The way we implemented extending the environment with new references is
that we call Data.Foldable.toList
on all responses, which gives us all
references from the responses. In the Spawn_
case this does the right
thing, since spawn returns a reference to the newly spawned thread id,
but in this case the thread id from WhereIs_
is not a new reference
(it's merely a reference to the thread id we wanted to look up), so we
shouldn't extend the environment with the reference that WhereIs_
returns. We solve this problem with wrapping the response of WhereIs_
in NonFoldable
which has a toList
which doesn't return anything.
newtype NonFoldable a = NonFoldable a
deriving stock (Eq, Show)
instance Functor NonFoldable where
fmap f (NonFoldable x) = NonFoldable (f x)
instance Foldable NonFoldable where
foldMap _f (NonFoldable _x) = mempty
We can now write our sequential testing property as we've done earlier for the other examples.

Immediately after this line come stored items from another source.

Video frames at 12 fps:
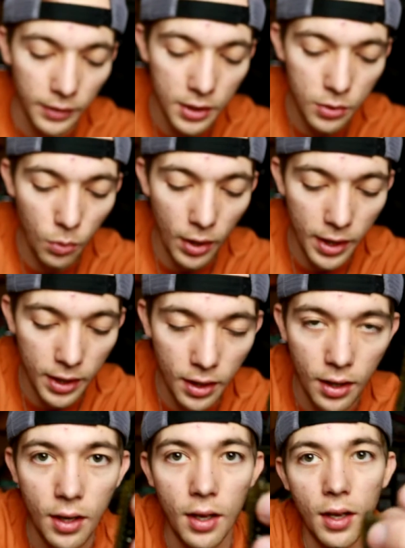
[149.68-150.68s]
this way,
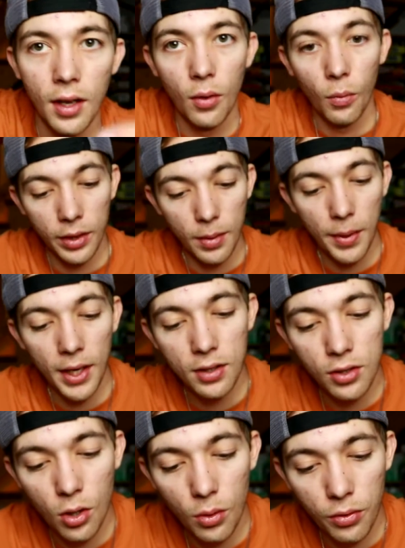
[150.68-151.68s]
when the bait
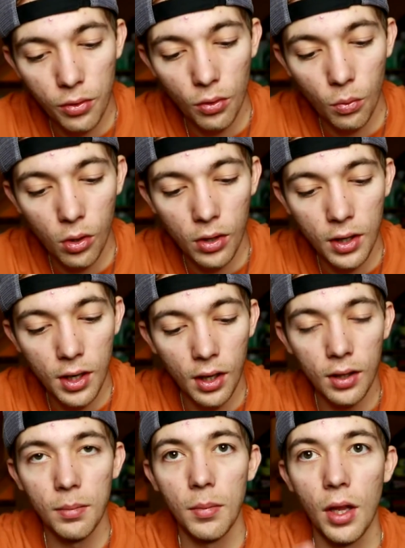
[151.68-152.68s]
is going through the water
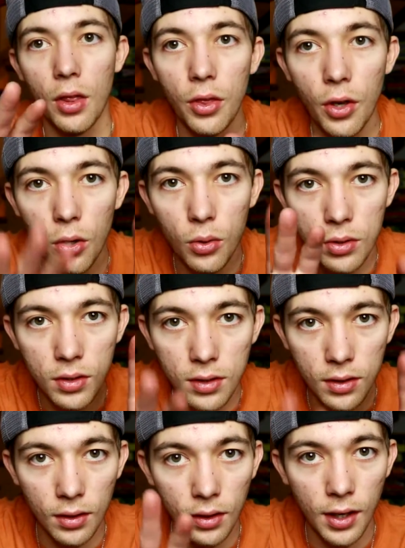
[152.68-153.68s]
column,
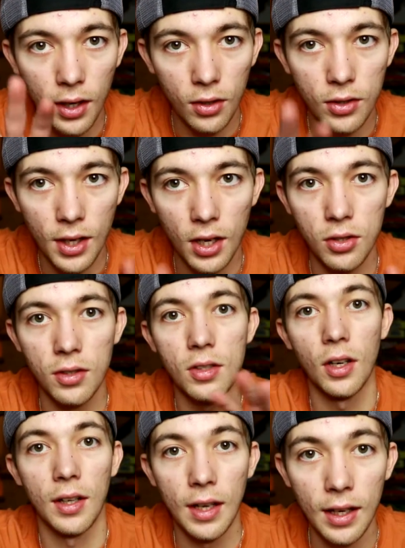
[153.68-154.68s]
those kickers actually
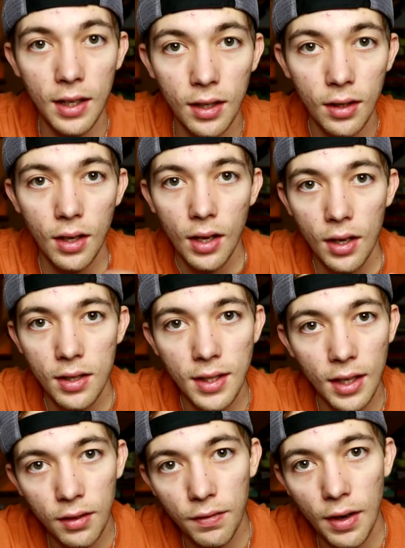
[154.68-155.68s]
start kicking,
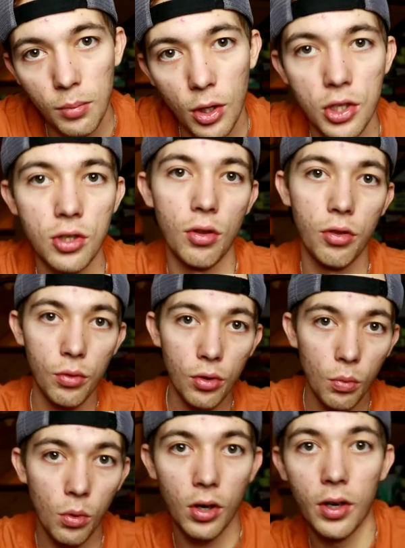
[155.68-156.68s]
sending vibration through
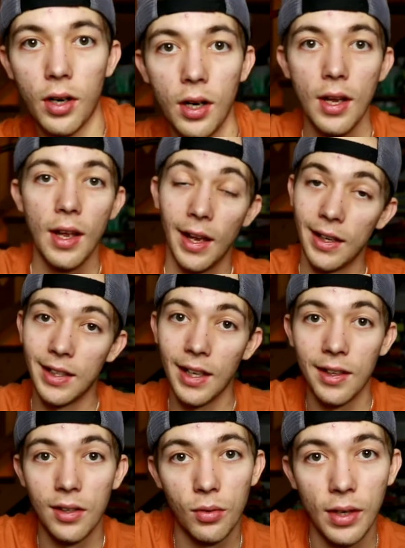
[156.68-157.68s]
the water and
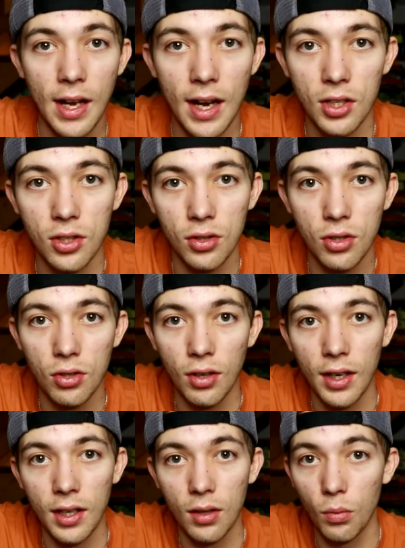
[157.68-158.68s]
getting a reaction
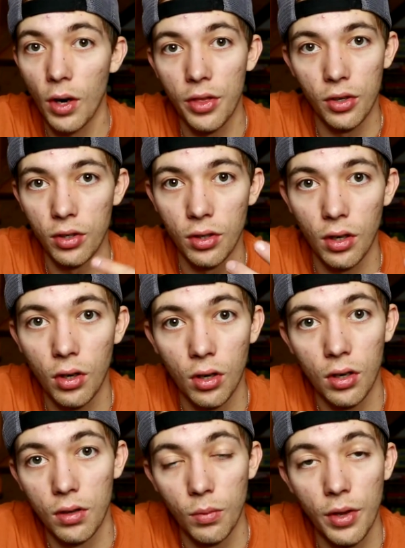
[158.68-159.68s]
strike, whether,
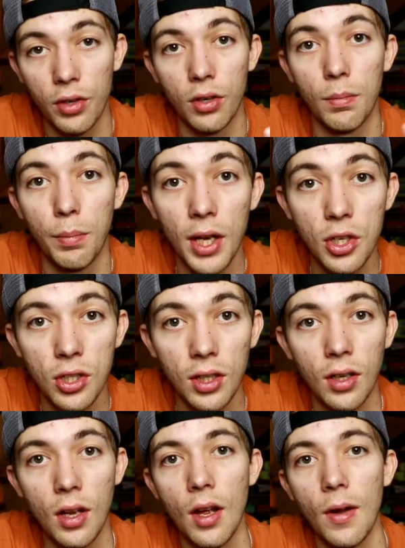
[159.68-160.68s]
or whether you're
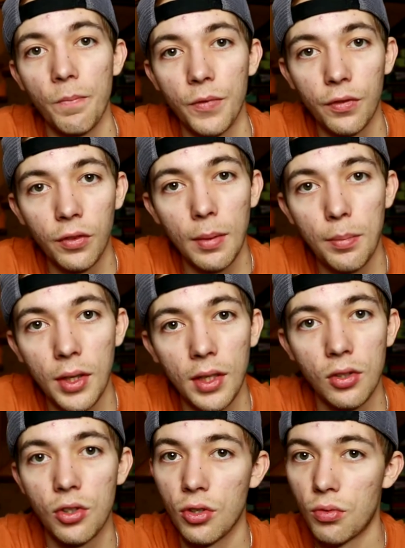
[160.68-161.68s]
pitching,
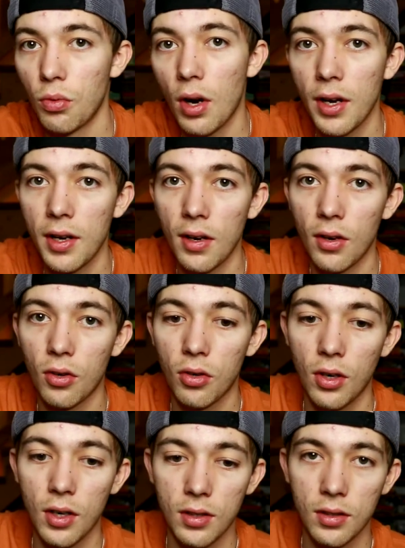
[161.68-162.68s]
flipping, just running it
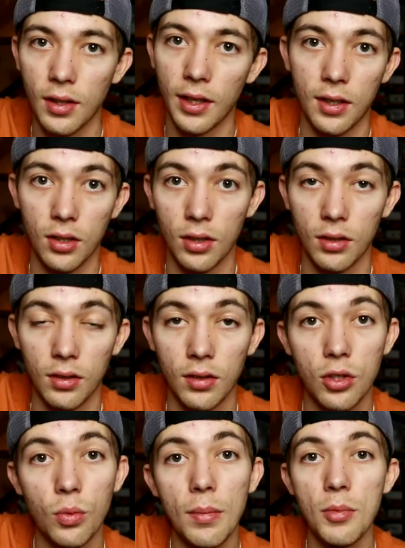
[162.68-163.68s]
across like a
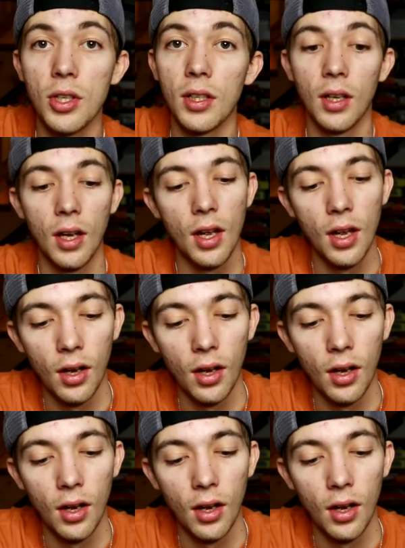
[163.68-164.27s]
swim jig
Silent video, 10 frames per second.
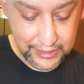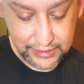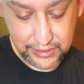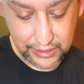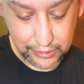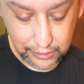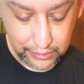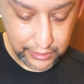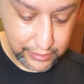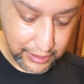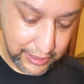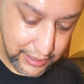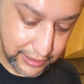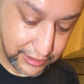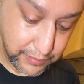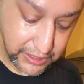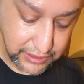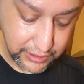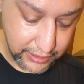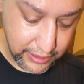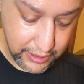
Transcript: let's take a look at this mixing.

prop_registry :: Commands RegState -> Property
prop_registry cmds = monadicIO $ do
void (run cleanUp)
runCommands cmds
assert True
cleanUp :: IO [Either ErrorCall ()]
cleanUp = sequence
[ try (unregister name) :: IO (Either ErrorCall ())
| name <- allNames
]
This property passes and we can see, thanks to our monitoring
, that we
got good coverage of failing commands as well:
+++ OK, passed 100 tests:
83% Spawn
82% WhereIs
79% Unregister
78% UnregisterFailed
70% Kill
70% Register
62% RegisterFailed
59% RegisterSucceeded
29% UnregisterSucceeded
To make sure everything works as expected, let's introduce a bug on purpose:
register :: String -> ThreadId -> IO ()
register name tid = do
ok <- alive tid
reg <- readRegistry
if ok && name `notElem` map fst reg && tid `notElem` map snd reg
then atomicModifyIORef' registry $ \reg' ->
if name `notElem` map fst reg' && tid `notElem` map snd reg'
- then ((name,tid):reg',())
+ then ([(name,tid)],())
else (reg',badarg)
else badarg
If we rerun the tests with this bug in place, we get test failures like the following:
*** Failed! Assertion failed (after 30 tests and 7 shrinks):
Commands {unCommands = [Spawn,Spawn,Register "e" (Var 1),Register "d" (Var 0),Unregister "e"]}
Spawn --> Spawn_ (ThreadId 154)
State: RegState {tids = [Var 0], regs = [], killed = []}
Spawn --> Spawn_ (ThreadId 155)
State: RegState {tids = [Var 0,Var 1], regs = [], killed = []}
Register "e" (Var 1) --> Register_ (Right ())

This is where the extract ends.